Let’s start with the basics: What exactly is this book that Bob Dylan called “the only thing that is amazingly true” and some scholars1, “one of the biggest misunderstandings between China and the West”?

Introducing the I Ching

The I Ching, or Book (Jing) of changes (Yi), is an ancient book of wisdom that can also be used as an oracle. As the oldest Chinese book, it heavily influenced important traditions such as Taoism and Confucianism, and can be understood as the basis upon which the entirety of Chinese thought rests [1]. Its history is intrinsically mixed with the history of China itself, as it wasn’t “written” all at once, nor by a single author; instead, the process through which it arrived at its current form took dozens of generations. While it possibly originated from a prehistoric divination technique that dates back as far as 5000 BC, the book is traditionally credited to the four biggest heroes of Chinese history. It all started with the figures (guas) — trigrams and hexagrams — which are almost synonymous with the book itself.

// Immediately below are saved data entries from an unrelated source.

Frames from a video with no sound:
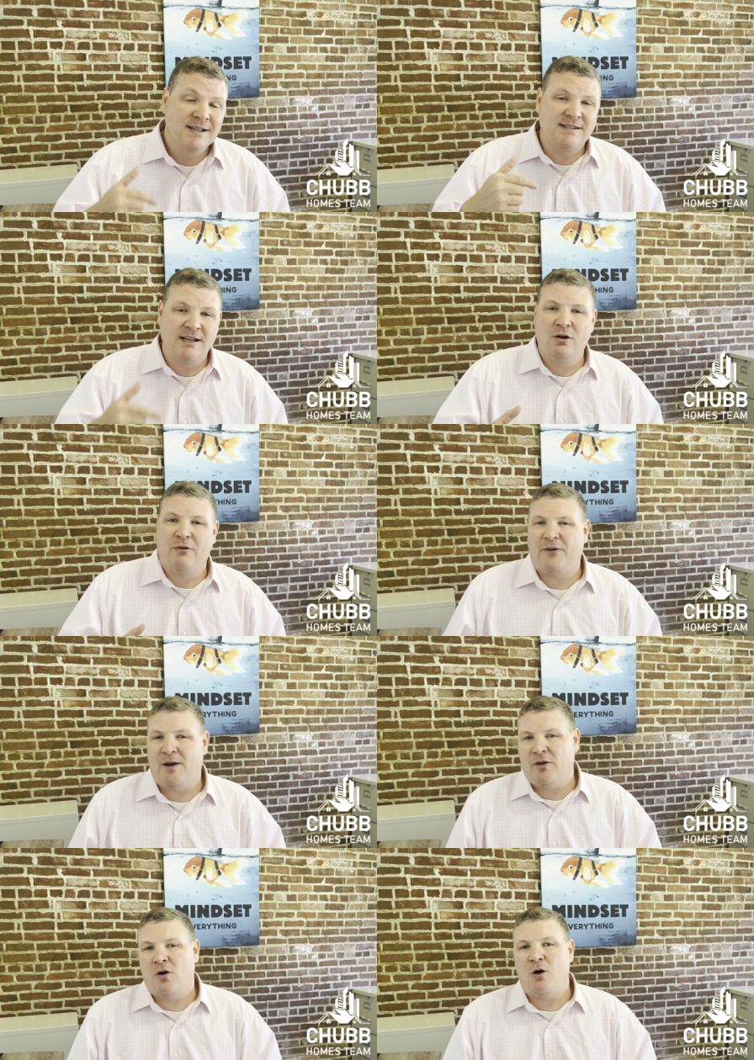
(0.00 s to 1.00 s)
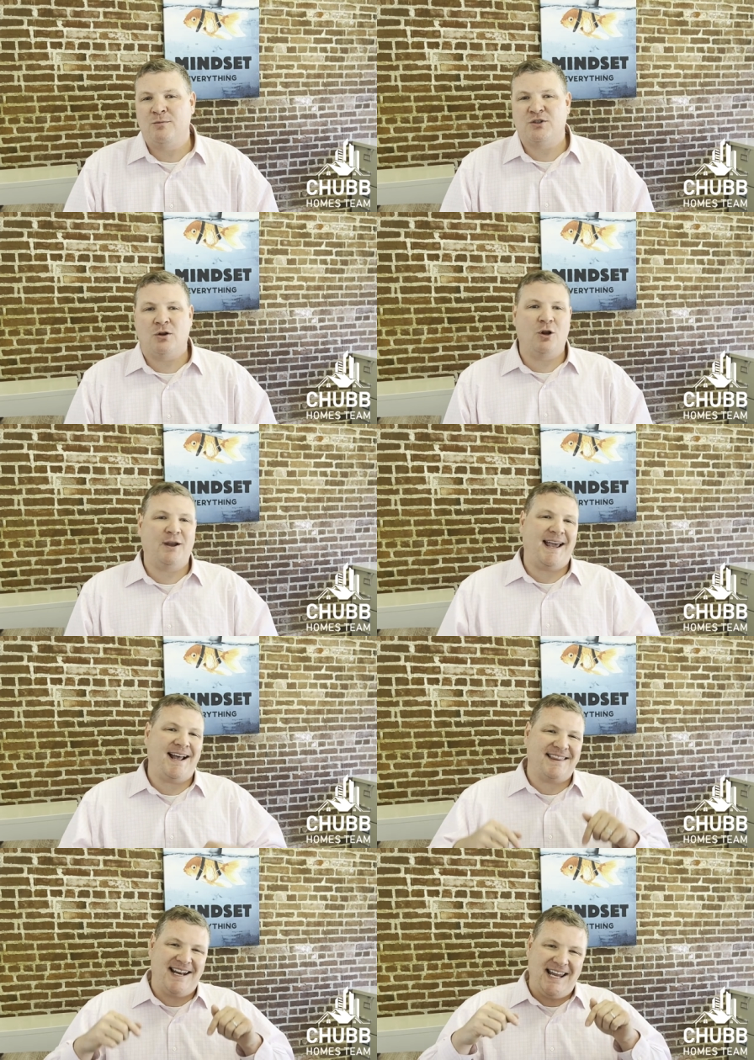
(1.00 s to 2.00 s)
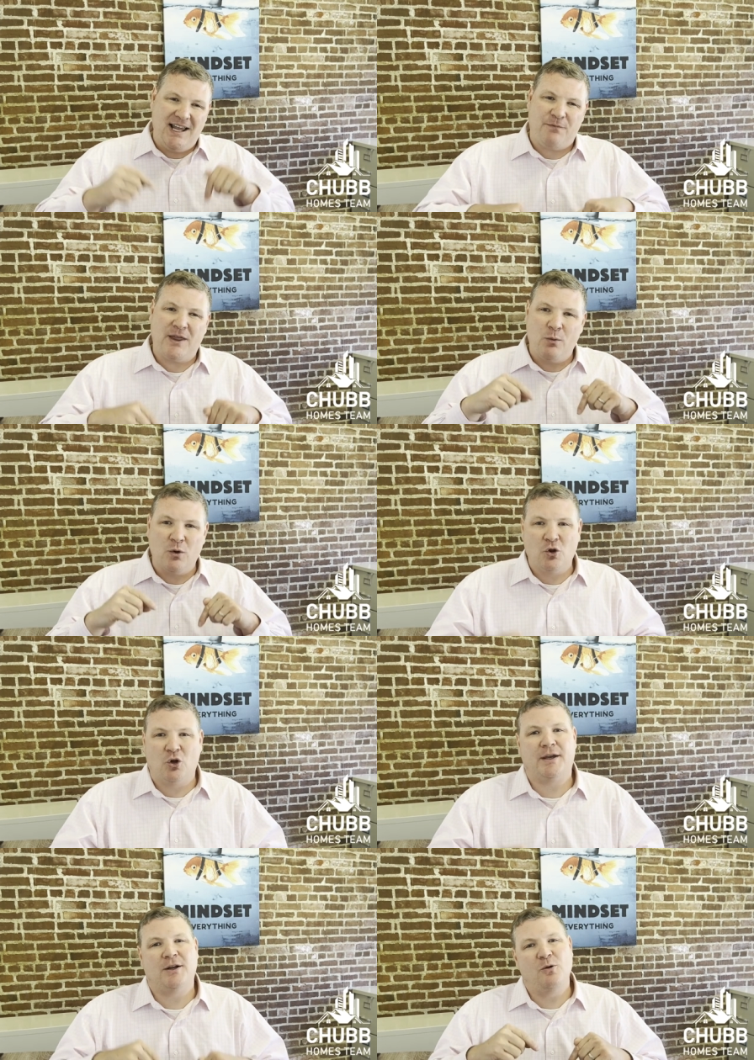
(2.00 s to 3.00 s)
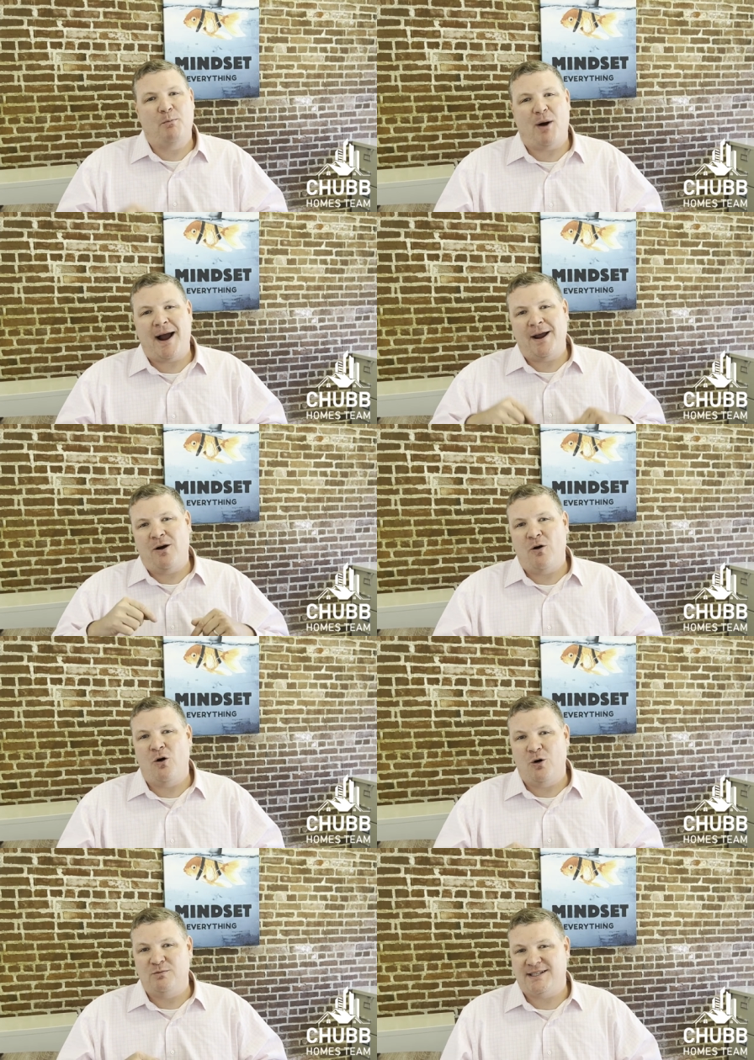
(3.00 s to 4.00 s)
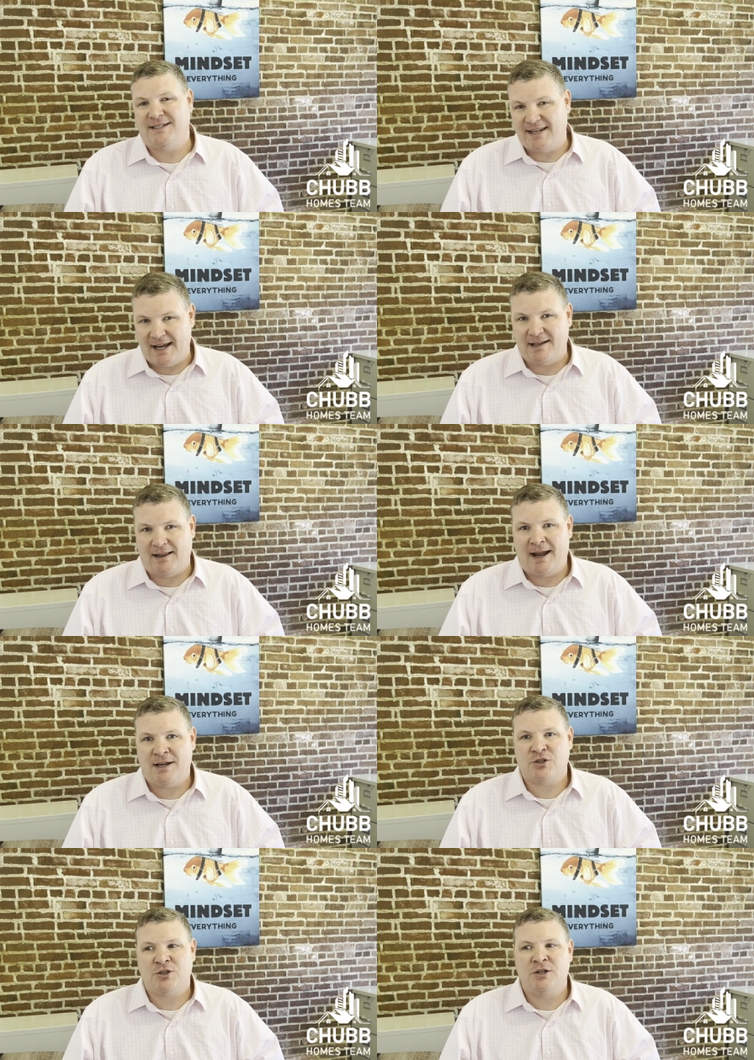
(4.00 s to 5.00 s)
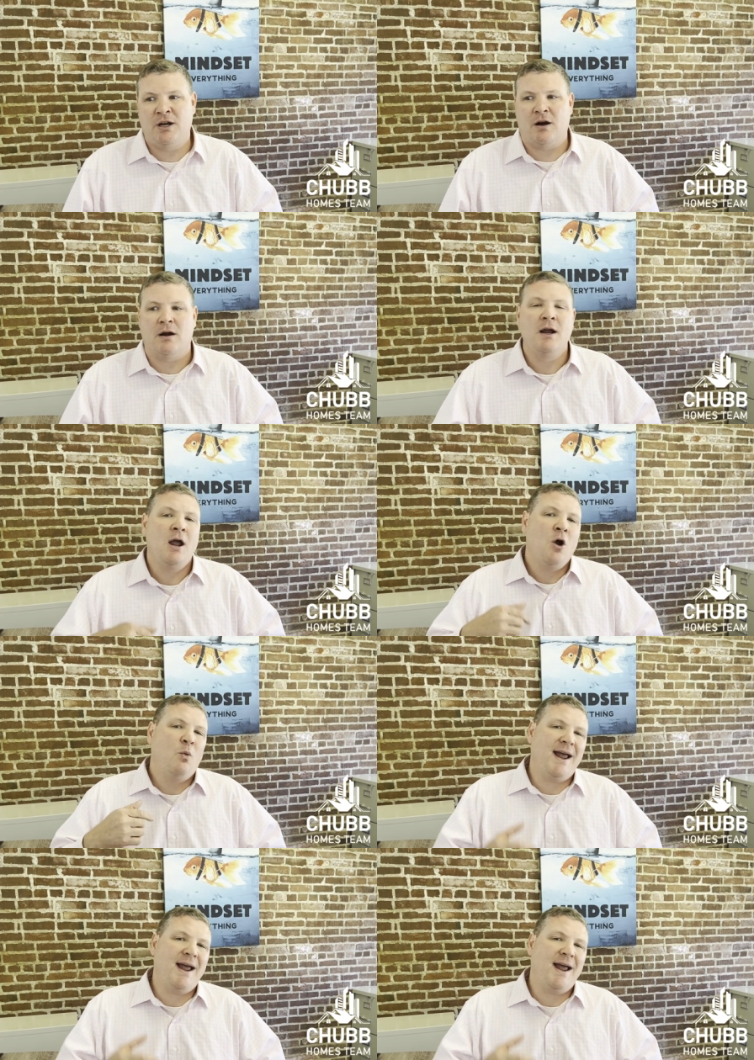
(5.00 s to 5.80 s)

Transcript: single-family homes to look at than if they were looking to buy a home today last year. We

Bagua with the eight trigrams and Hexagram 49 (Revolution) at the centre

The trigrams are credited to Fu Hsi (around 3000 BC), the mythical first emperor of China. One legend says he noticed their patterns in the shells of a turtle emerging from the Yellow River, and saw in them a representation of the movement of energy on Earth and the order of the universe. With time, wise men developed interpretations to bring to the fore the meanings those images held. King Wen, founder of the Zhou dynasty (1150 BC), is credited with assigning each hexagram a name and writing the “Judgements,” which translate into words each hexagram’s overall meaning and the prospects their casting entailed. His son, the Duke of Zhou, added interpretations for each of the six individual lines (yao) of each hexagram, in a total of 384 lines. Finally, Confucius (551 BC – 479 BC) (who famously said that if he had fifty years to spare, he would devote them to the I Ching) and/or his followers wrote further extensive commentaries, divided into Ten Chapters (the Ten Wings).

It was finally brought to the West in a translation by academic James Legge (1882), though the most well-known and highly regarded one by far (and undoubtedly the one we can expect to be referred to in Strike 7) is the German translation by sinologist and missionary Richard Willhelm (1924, later translated into English by Cary Banes in 1950).

But what is the I Ching? What is its purpose?

The “Great Commentary,” attributed to Confucionists, describes the I Ching as a microcosm of the universe and a symbolic description of the processes of change, and thus defines the book’s purpose as follows:

“What is it that the Yi does? The Yi opens up things, accomplishes the undertakings, and embraces under it all things under the sky. This and nothing more is what the Yi does” (The Great Commentary).

What this passage means, according to anthropologist François Jullien2, is that the book unveils the order of the universe by introducing the cyclic alternation of principles yin and yang, which originates all situations and beings (“opens up things”). It also has practical application for man, providing them with guidance on taking things from their beginnings to their conclusion (“accomplishes the undertakings”). Finally, the phrase “this and nothing more” draws a limit: All of reality is perfectly contained in the images; nothing more and nothing less. 

To fully grasp the book’s purpose and philosophical relevance, it is important to make a distinction between the I Ching and other oracles or divination methods (like those already touched upon in Troubled Blood). Besides the cultural importance for Chinese culture, the uses of each of them are also different.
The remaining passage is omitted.